The UK Information Commissioner has just published a report on the UK
Government’s plans to link up most of the public-sector databases that
contain information on children. The report was written by experts
from the Foundation for Information Policy Research (FIPR), who
conclude that aggregating this data will be both unsafe and illegal.

The report, ‘Children’s Databases: Safety and Privacy’, analyses
databases being built to collate information on children in education,
youth justice, health, social work and elsewhere. Although linking the
databases is supposed to safeguard children, the report’s authors
point out that extending Britain’s child protection systems – from
the 50,000 children at substantial risk of serious harm to the 3-4
million children with some health, education or other welfare issue –
means that child protection will receive less attention.

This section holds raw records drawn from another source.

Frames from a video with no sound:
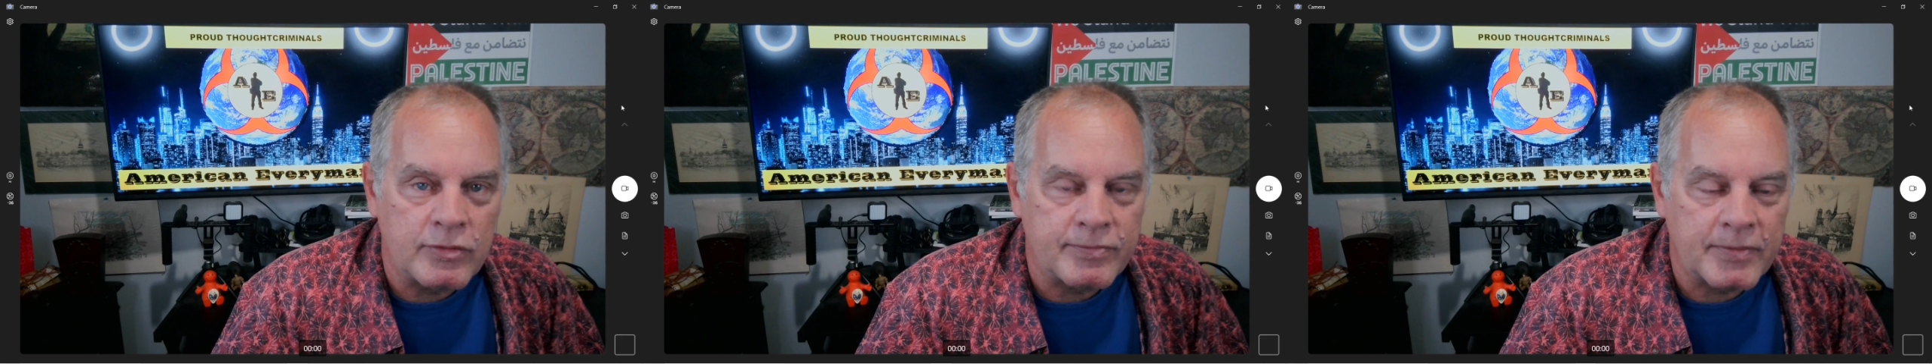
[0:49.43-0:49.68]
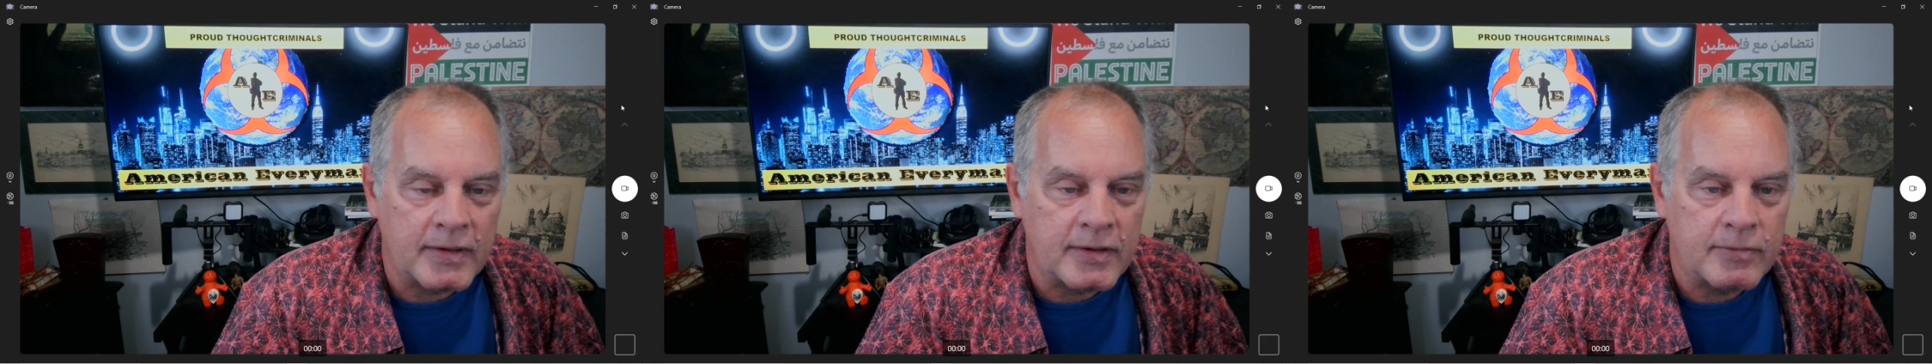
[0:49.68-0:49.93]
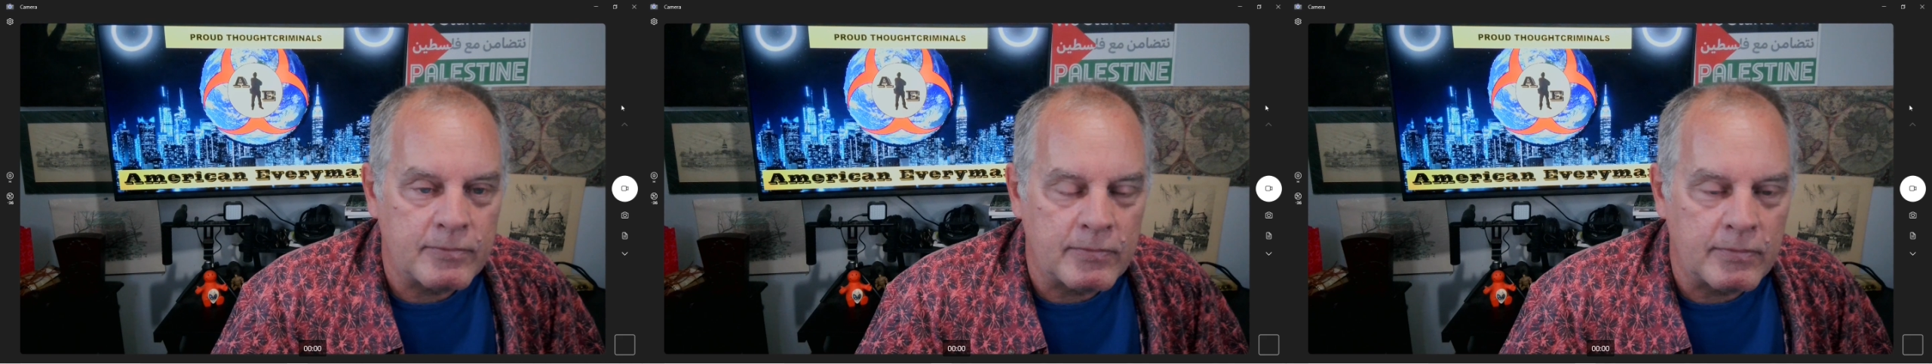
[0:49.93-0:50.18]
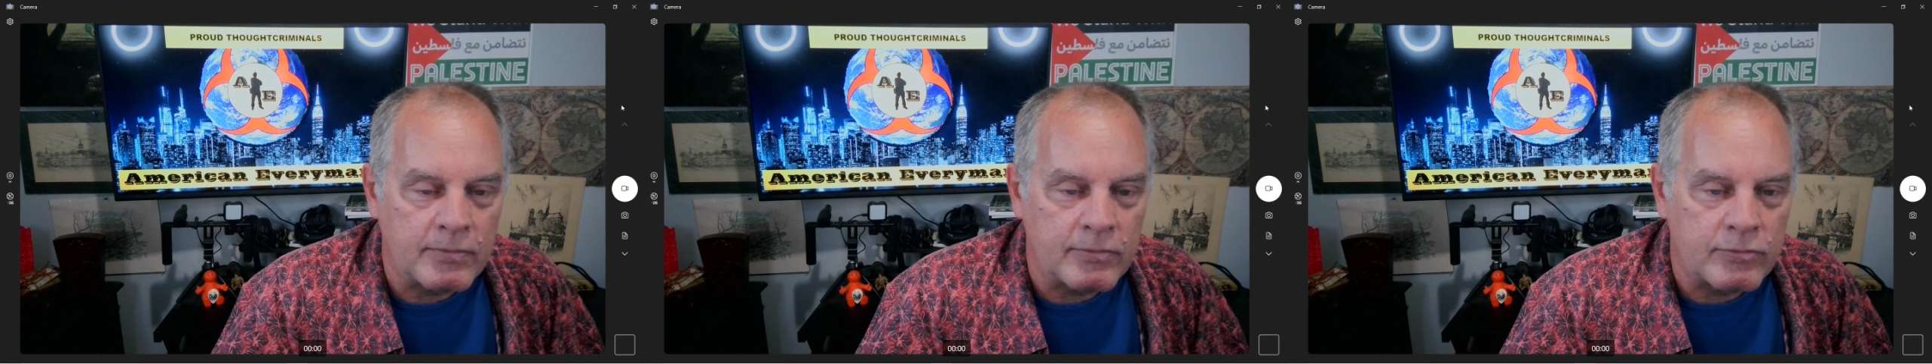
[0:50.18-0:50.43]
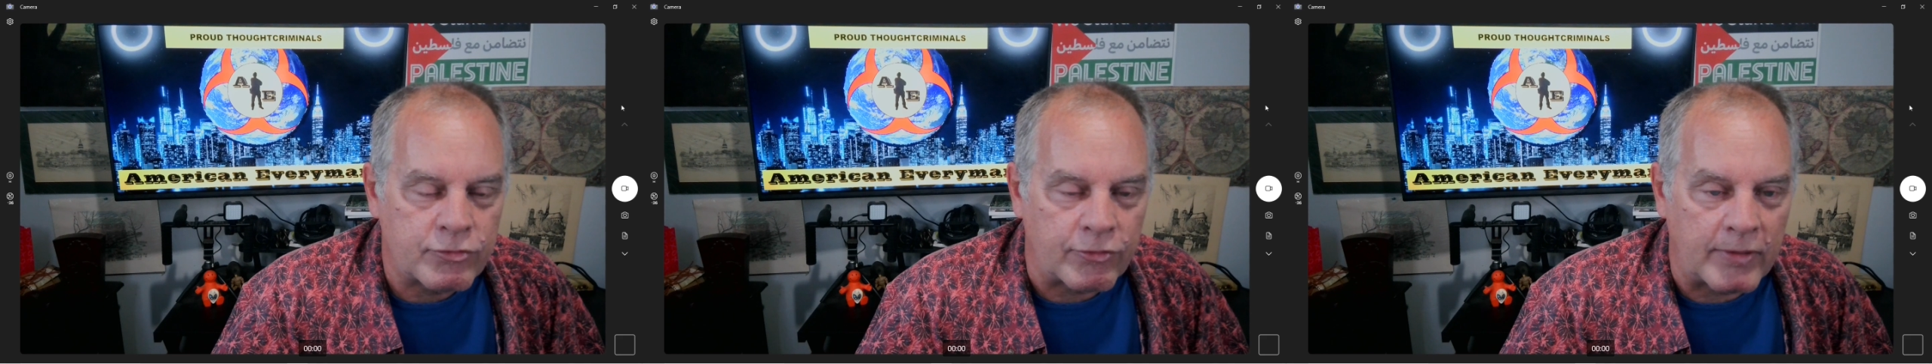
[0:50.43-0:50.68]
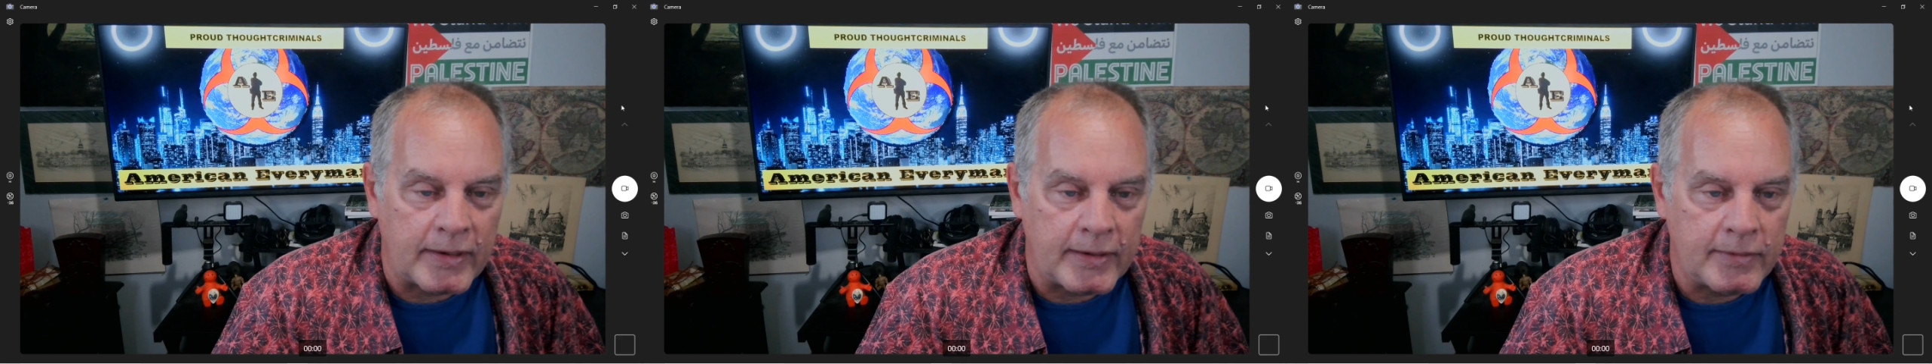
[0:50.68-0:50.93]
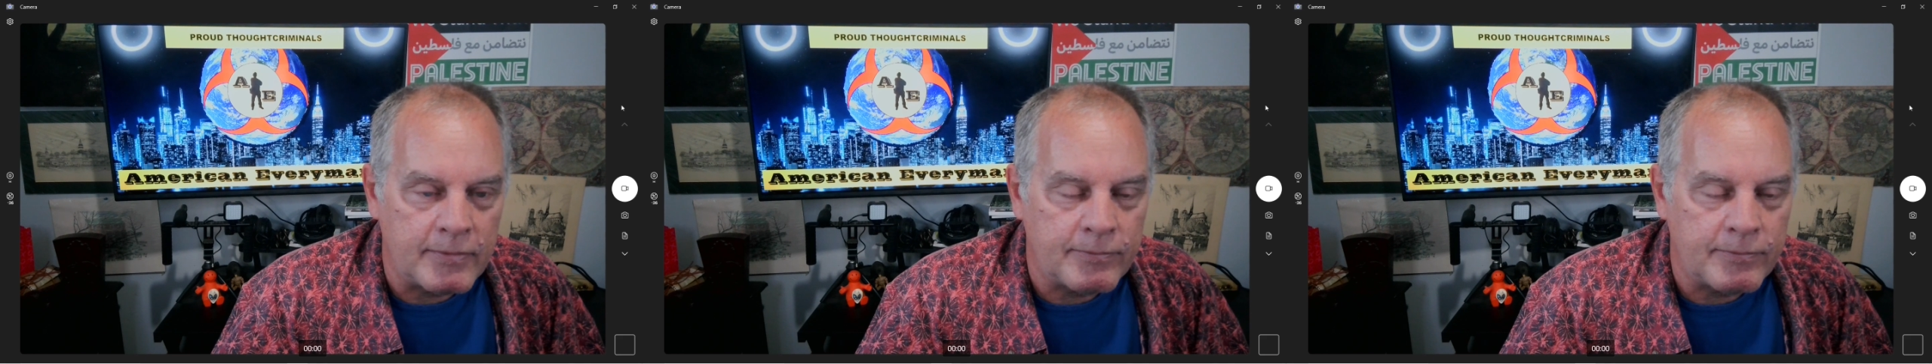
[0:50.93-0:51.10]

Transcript: fucking train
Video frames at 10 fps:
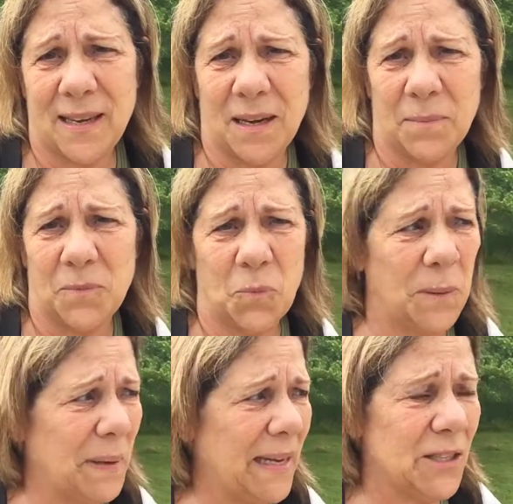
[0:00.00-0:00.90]
Um,
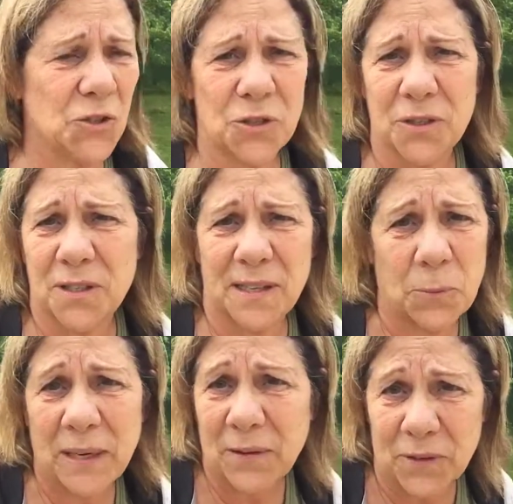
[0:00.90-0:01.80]
we pay insurance
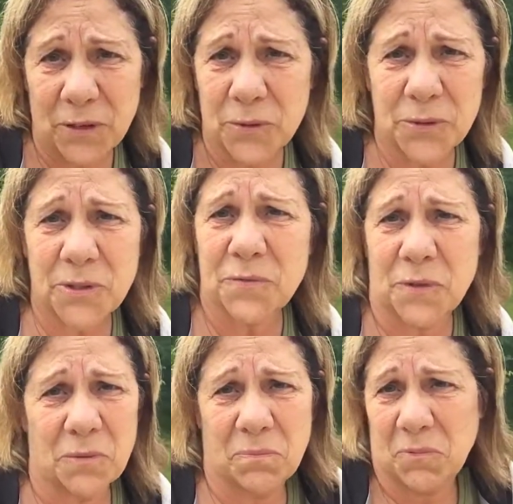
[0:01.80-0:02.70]
that we never use
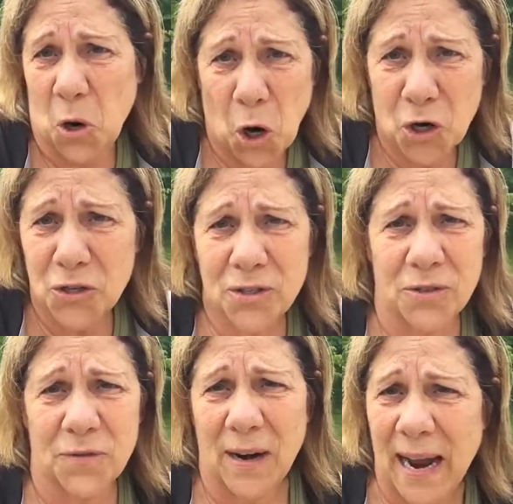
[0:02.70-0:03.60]
for cars
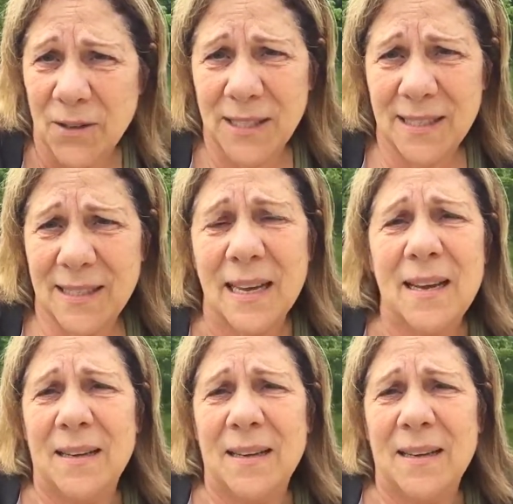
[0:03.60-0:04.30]
or for houses.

The project will also feed information into police systems that try to
identify children likely to offend by scoring various risk factors
(socioeconomic status, medical diagnoses such as hyperactivity, school
conduct reports, and whether the child’s father has been in prison).
This carries a serious risk of stigmatising innocent children, and may
also undermine children’s and patents’ trust in doctors, teachers and
other professionals.

The report’s authors also conclude that the systems will intrude so
much into privacy and family life that they will violate European data
protection law and human rights law.

Report “Children’s Databases – Safety and Privacy” (22.11.2006)

IT systems designed to protect kids will put them at risk instead

(Contribution by Ross Anderson, EDRI-member FIPR, UK)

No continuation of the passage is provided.